**EXERCISE GOAL**
Each record below needs to be reproduced precisely, though not its pictures.

**Source data**
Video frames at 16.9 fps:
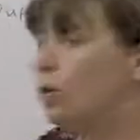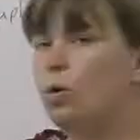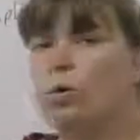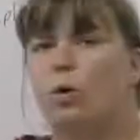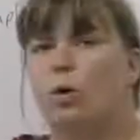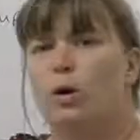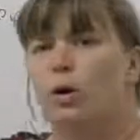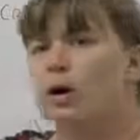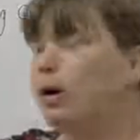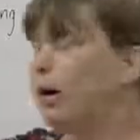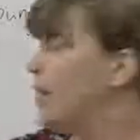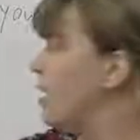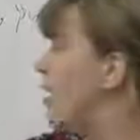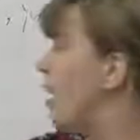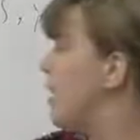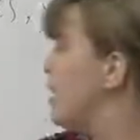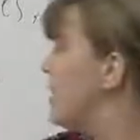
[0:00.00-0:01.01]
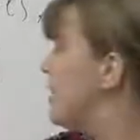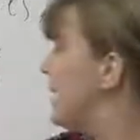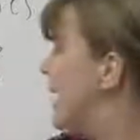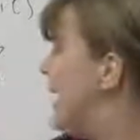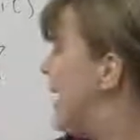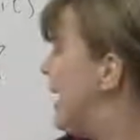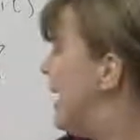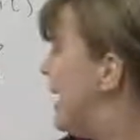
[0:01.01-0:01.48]
Or are
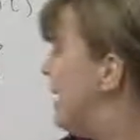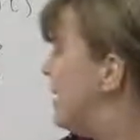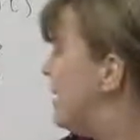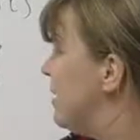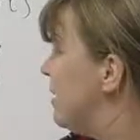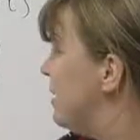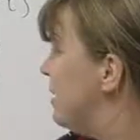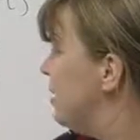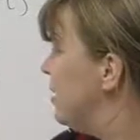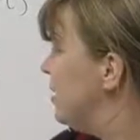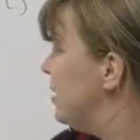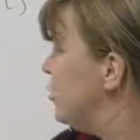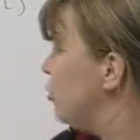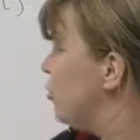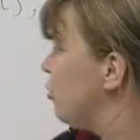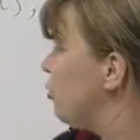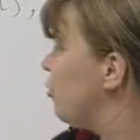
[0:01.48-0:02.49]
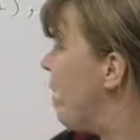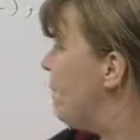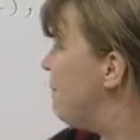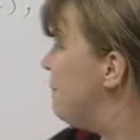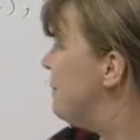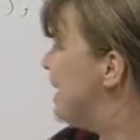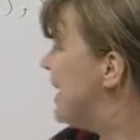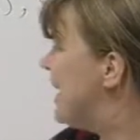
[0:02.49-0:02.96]
they
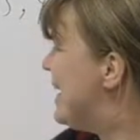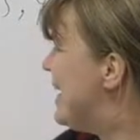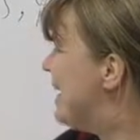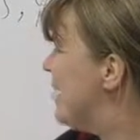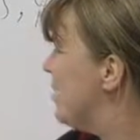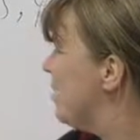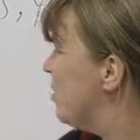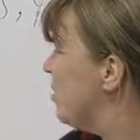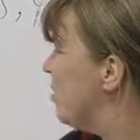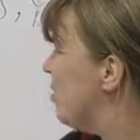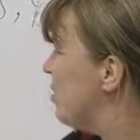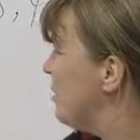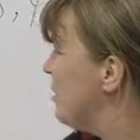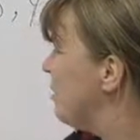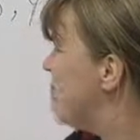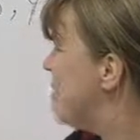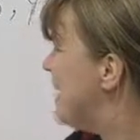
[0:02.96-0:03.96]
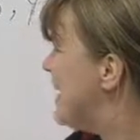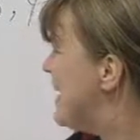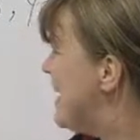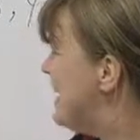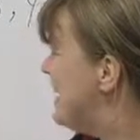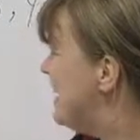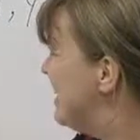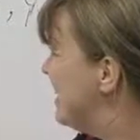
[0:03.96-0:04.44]
grumpy or
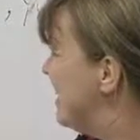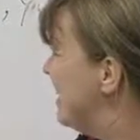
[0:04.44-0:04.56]
mean?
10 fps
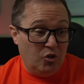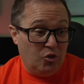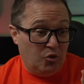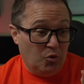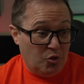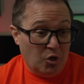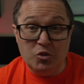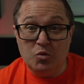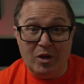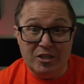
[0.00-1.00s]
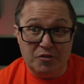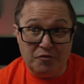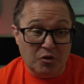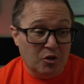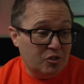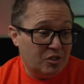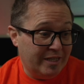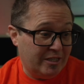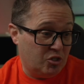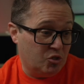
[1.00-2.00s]
do those ones first.
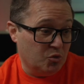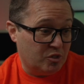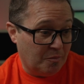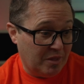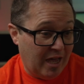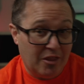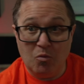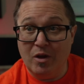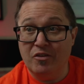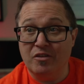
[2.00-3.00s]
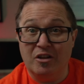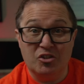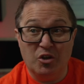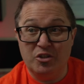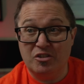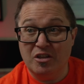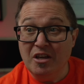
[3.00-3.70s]
Let's do some of the other ones, and I'll show you just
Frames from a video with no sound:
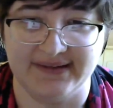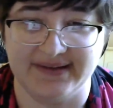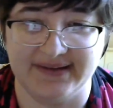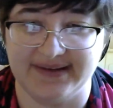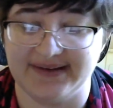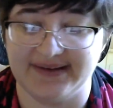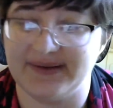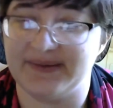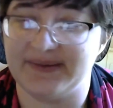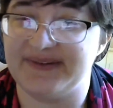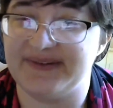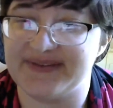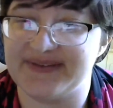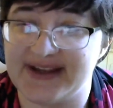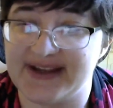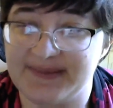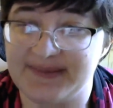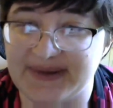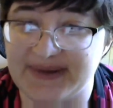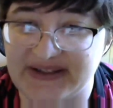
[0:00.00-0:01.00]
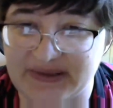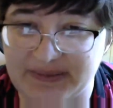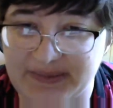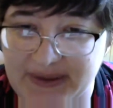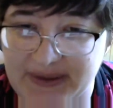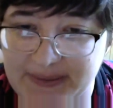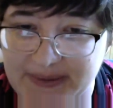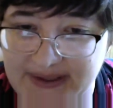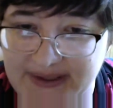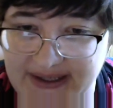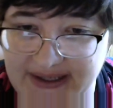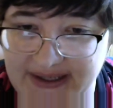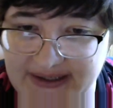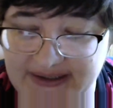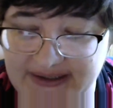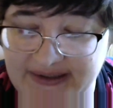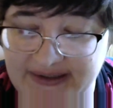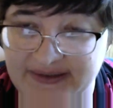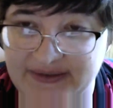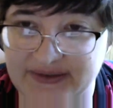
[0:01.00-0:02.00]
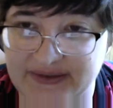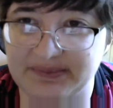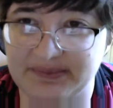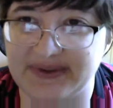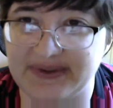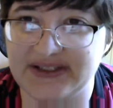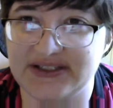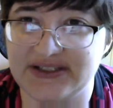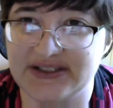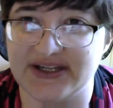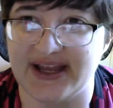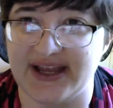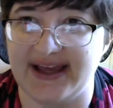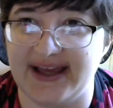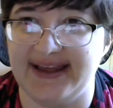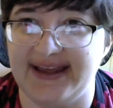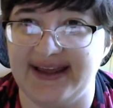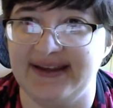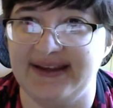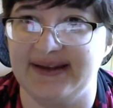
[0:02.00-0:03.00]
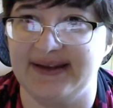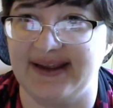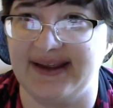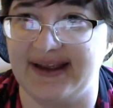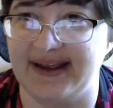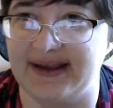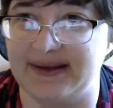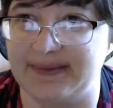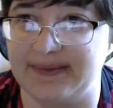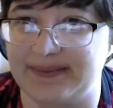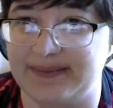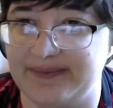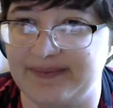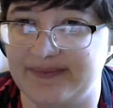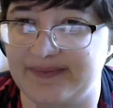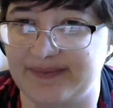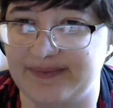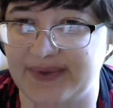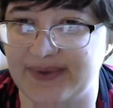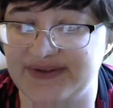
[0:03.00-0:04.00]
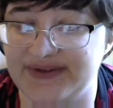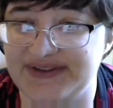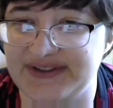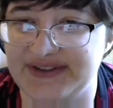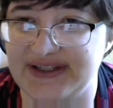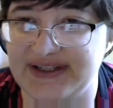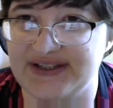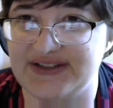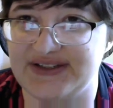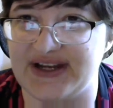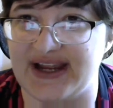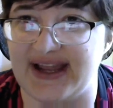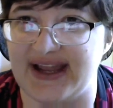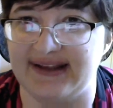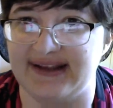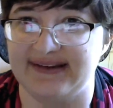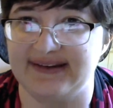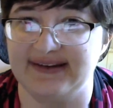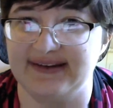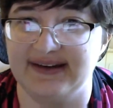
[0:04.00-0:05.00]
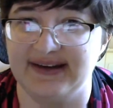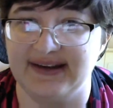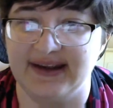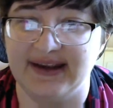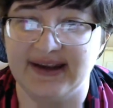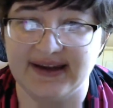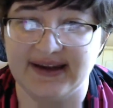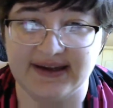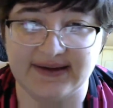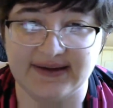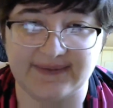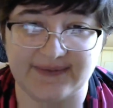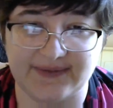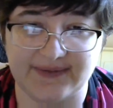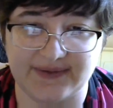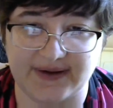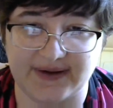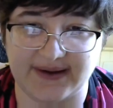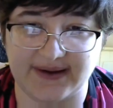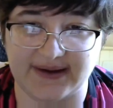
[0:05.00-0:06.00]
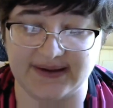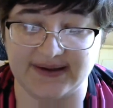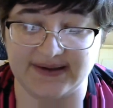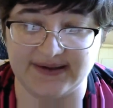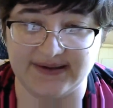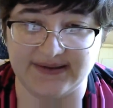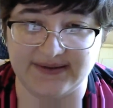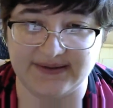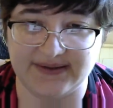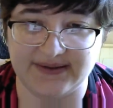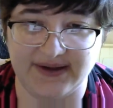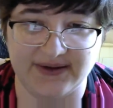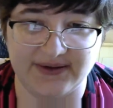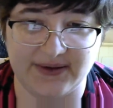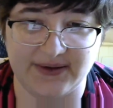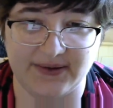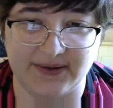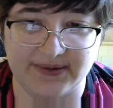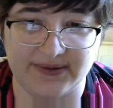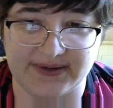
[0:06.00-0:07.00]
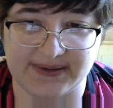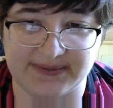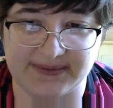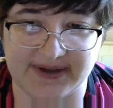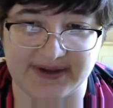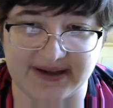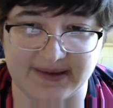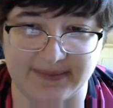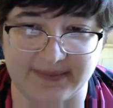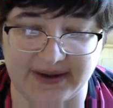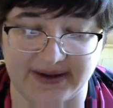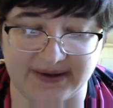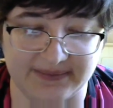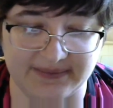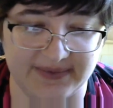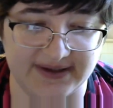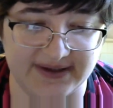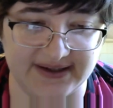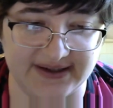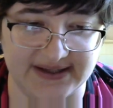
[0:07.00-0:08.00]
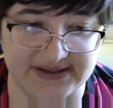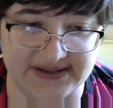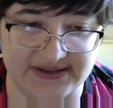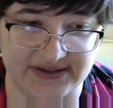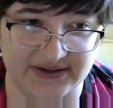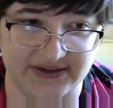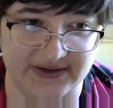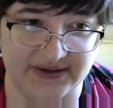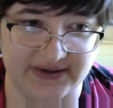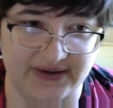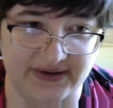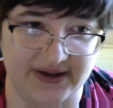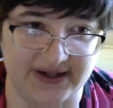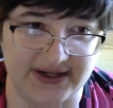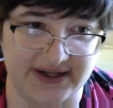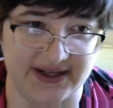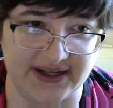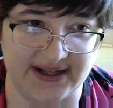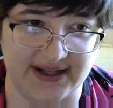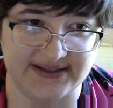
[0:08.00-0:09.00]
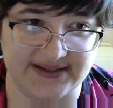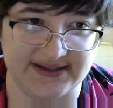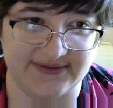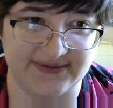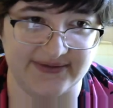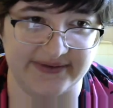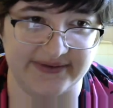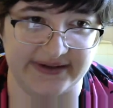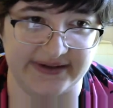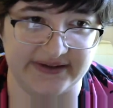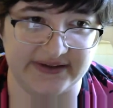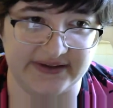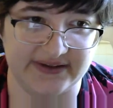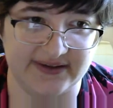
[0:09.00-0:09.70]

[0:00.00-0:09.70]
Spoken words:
So we've got a bunch of people here. Don't be shy. Post in the chat if you don't know what I'm talking about because you're on a different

**RESPONSE TO THE EXERCISE**
Video frames at 16.9 fps:
[0:00.00-0:01.01]
[0:01.01-0:01.48]
Or are
[0:01.48-0:02.49]
[0:02.49-0:02.96]
they
[0:02.96-0:03.96]
[0:03.96-0:04.44]
grumpy or
[0:04.44-0:04.56]
mean?
10 fps
[0.00-1.00s]
[1.00-2.00s]
do those ones first.
[2.00-3.00s]
[3.00-3.70s]
Let's do some of the other ones, and I'll show you just
Frames from a video with no sound:
[0:00.00-0:01.00]
[0:01.00-0:02.00]
[0:02.00-0:03.00]
[0:03.00-0:04.00]
[0:04.00-0:05.00]
[0:05.00-0:06.00]
[0:06.00-0:07.00]
[0:07.00-0:08.00]
[0:08.00-0:09.00]
[0:09.00-0:09.70]

[0:00.00-0:09.70]
Spoken words:
So we've got a bunch of people here. Don't be shy. Post in the chat if you don't know what I'm talking about because you're on a different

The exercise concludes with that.